### EXERCISE
Give the listing again exactly, omitting its images.

### INPUT RECORDS
---

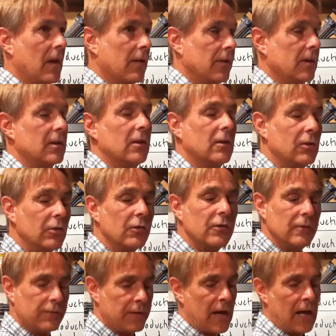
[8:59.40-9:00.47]
conclusion
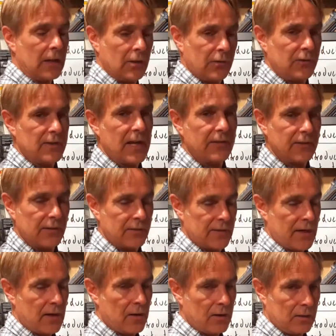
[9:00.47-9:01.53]
follows
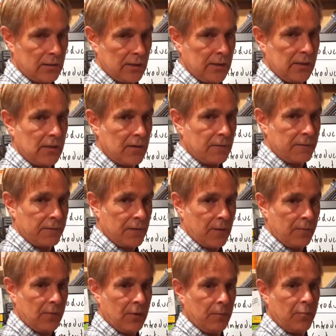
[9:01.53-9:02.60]
necessarily
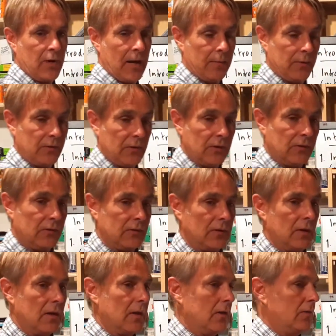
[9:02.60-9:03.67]
from the premises.
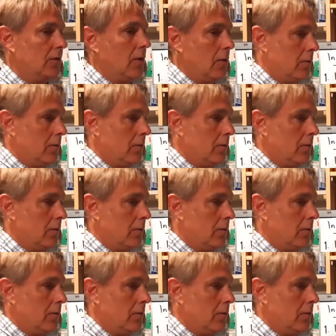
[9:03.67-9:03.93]
So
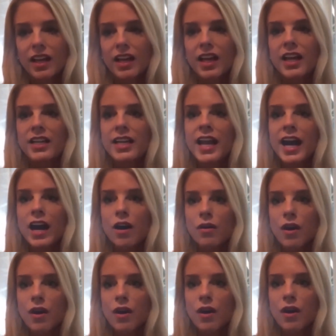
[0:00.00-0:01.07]
And now,
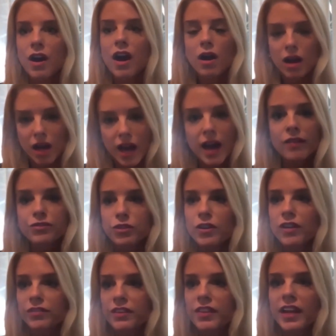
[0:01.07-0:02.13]
after
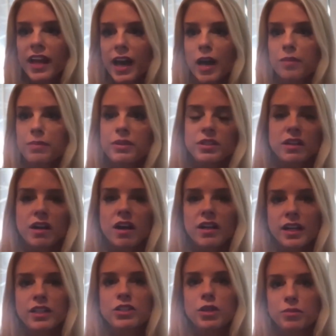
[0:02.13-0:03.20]
everything happened on
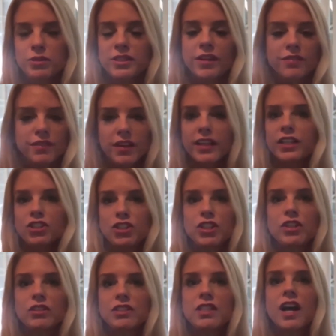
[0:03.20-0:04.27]
October 7th, I get
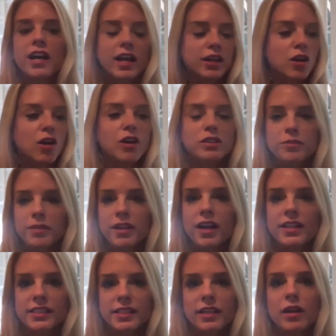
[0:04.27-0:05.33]
chills. I called him and I
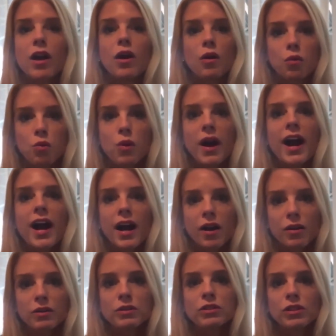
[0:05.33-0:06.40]
said,
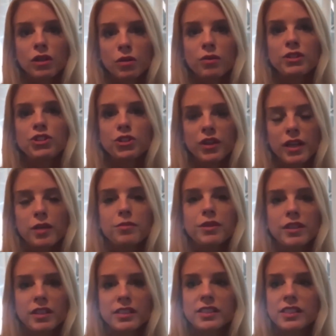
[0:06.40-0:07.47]
wow, look what your
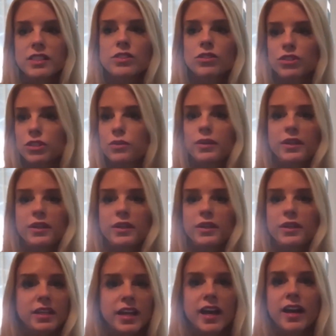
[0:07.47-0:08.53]
ambulances are doing
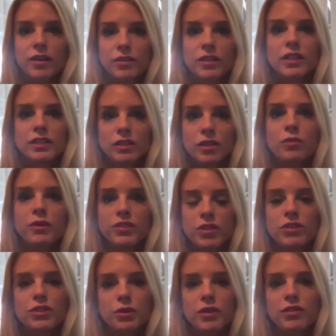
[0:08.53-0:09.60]
now. Look what they're
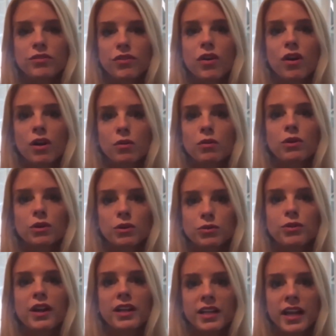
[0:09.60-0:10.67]
doing for our world
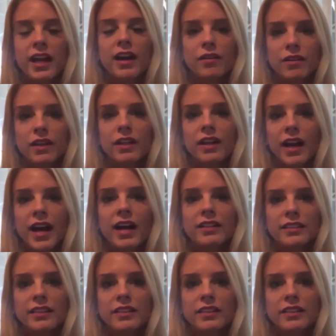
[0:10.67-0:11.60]
right now, Alan.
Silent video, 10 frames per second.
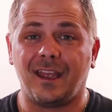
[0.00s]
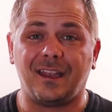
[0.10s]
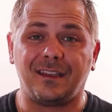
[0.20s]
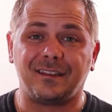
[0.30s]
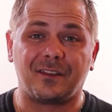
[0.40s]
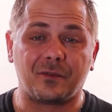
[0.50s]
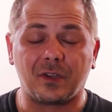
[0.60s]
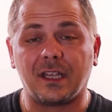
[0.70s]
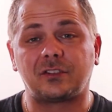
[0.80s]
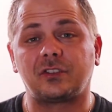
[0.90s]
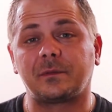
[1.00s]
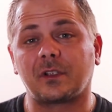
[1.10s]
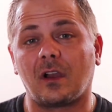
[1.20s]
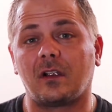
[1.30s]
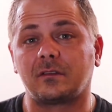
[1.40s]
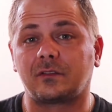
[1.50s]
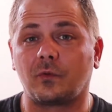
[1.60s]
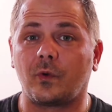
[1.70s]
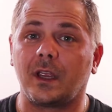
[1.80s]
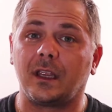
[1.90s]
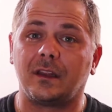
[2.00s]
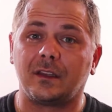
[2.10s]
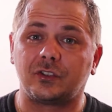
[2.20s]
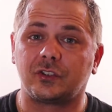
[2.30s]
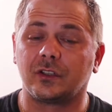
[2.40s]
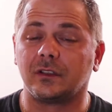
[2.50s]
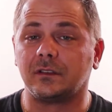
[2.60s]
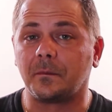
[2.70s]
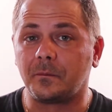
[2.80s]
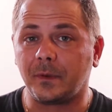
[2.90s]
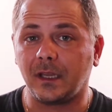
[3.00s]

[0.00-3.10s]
and the relationships aren't the way they should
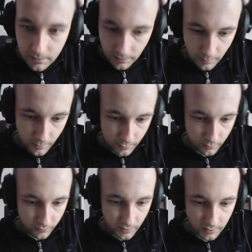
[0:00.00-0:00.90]
about to
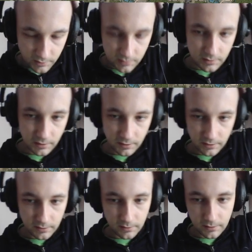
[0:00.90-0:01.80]
face
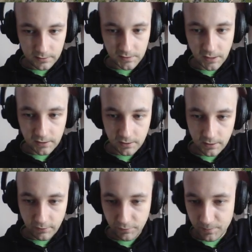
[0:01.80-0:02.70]
sudden
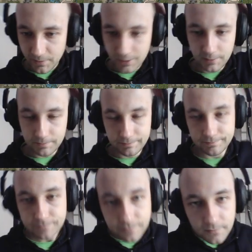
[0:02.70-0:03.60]
death. But
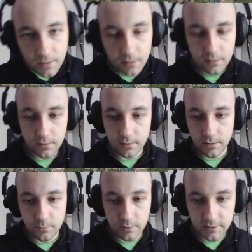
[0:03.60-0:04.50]

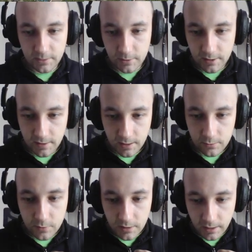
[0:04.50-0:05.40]
we'll see whether that
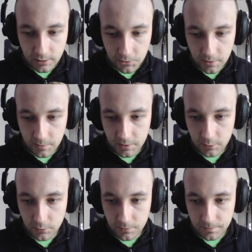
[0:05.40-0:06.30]
will actually be true.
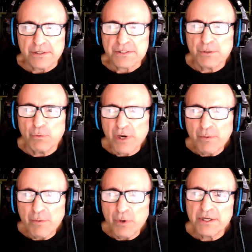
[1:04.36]
So, what I
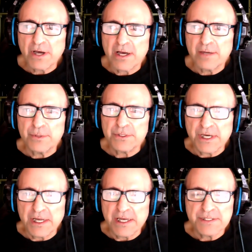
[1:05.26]
want to talk about
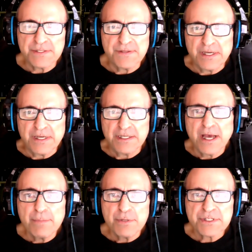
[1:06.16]
today is the
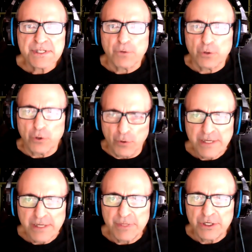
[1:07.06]
type of stuff we're going to
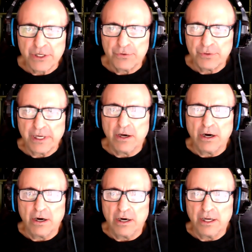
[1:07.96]
be doing
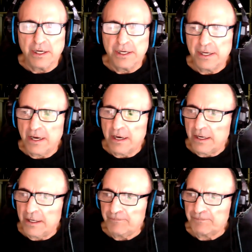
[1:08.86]
on
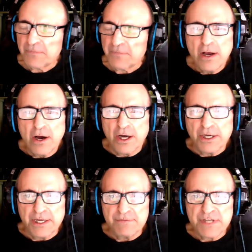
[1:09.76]
um, on
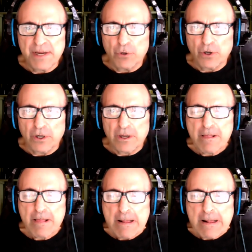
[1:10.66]
Dave's network.
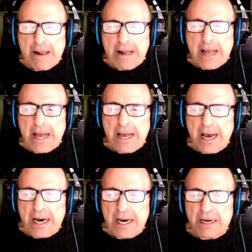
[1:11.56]

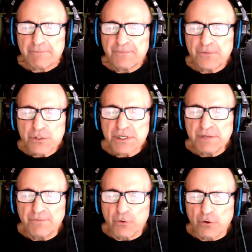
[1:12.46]
Uh, first
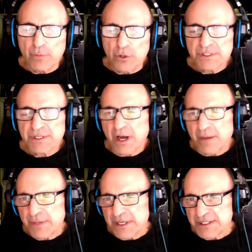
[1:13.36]
and foremost,
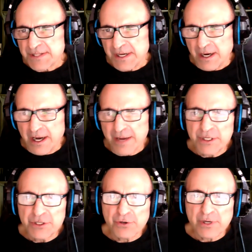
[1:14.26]
topics that I'm
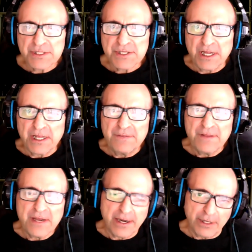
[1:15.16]
interested in.
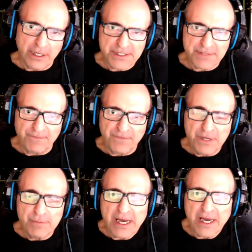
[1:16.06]
Then I'd like some
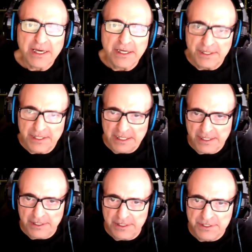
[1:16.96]
feedback in
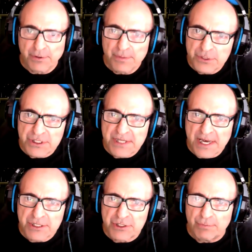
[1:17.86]
the description
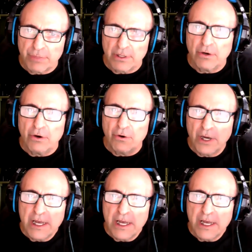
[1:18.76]
section below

---

### TASK RESULT
[8:59.40-9:00.47]
conclusion
[9:00.47-9:01.53]
follows
[9:01.53-9:02.60]
necessarily
[9:02.60-9:03.67]
from the premises.
[9:03.67-9:03.93]
So
[0:00.00-0:01.07]
And now,
[0:01.07-0:02.13]
after
[0:02.13-0:03.20]
everything happened on
[0:03.20-0:04.27]
October 7th, I get
[0:04.27-0:05.33]
chills. I called him and I
[0:05.33-0:06.40]
said,
[0:06.40-0:07.47]
wow, look what your
[0:07.47-0:08.53]
ambulances are doing
[0:08.53-0:09.60]
now. Look what they're
[0:09.60-0:10.67]
doing for our world
[0:10.67-0:11.60]
right now, Alan.
Silent video, 10 frames per second.
[0.00s]
[0.10s]
[0.20s]
[0.30s]
[0.40s]
[0.50s]
[0.60s]
[0.70s]
[0.80s]
[0.90s]
[1.00s]
[1.10s]
[1.20s]
[1.30s]
[1.40s]
[1.50s]
[1.60s]
[1.70s]
[1.80s]
[1.90s]
[2.00s]
[2.10s]
[2.20s]
[2.30s]
[2.40s]
[2.50s]
[2.60s]
[2.70s]
[2.80s]
[2.90s]
[3.00s]

[0.00-3.10s]
and the relationships aren't the way they should
[0:00.00-0:00.90]
about to
[0:00.90-0:01.80]
face
[0:01.80-0:02.70]
sudden
[0:02.70-0:03.60]
death. But
[0:03.60-0:04.50]

[0:04.50-0:05.40]
we'll see whether that
[0:05.40-0:06.30]
will actually be true.
[1:04.36]
So, what I
[1:05.26]
want to talk about
[1:06.16]
today is the
[1:07.06]
type of stuff we're going to
[1:07.96]
be doing
[1:08.86]
on
[1:09.76]
um, on
[1:10.66]
Dave's network.
[1:11.56]

[1:12.46]
Uh, first
[1:13.36]
and foremost,
[1:14.26]
topics that I'm
[1:15.16]
interested in.
[1:16.06]
Then I'd like some
[1:16.96]
feedback in
[1:17.86]
the description
[1:18.76]
section below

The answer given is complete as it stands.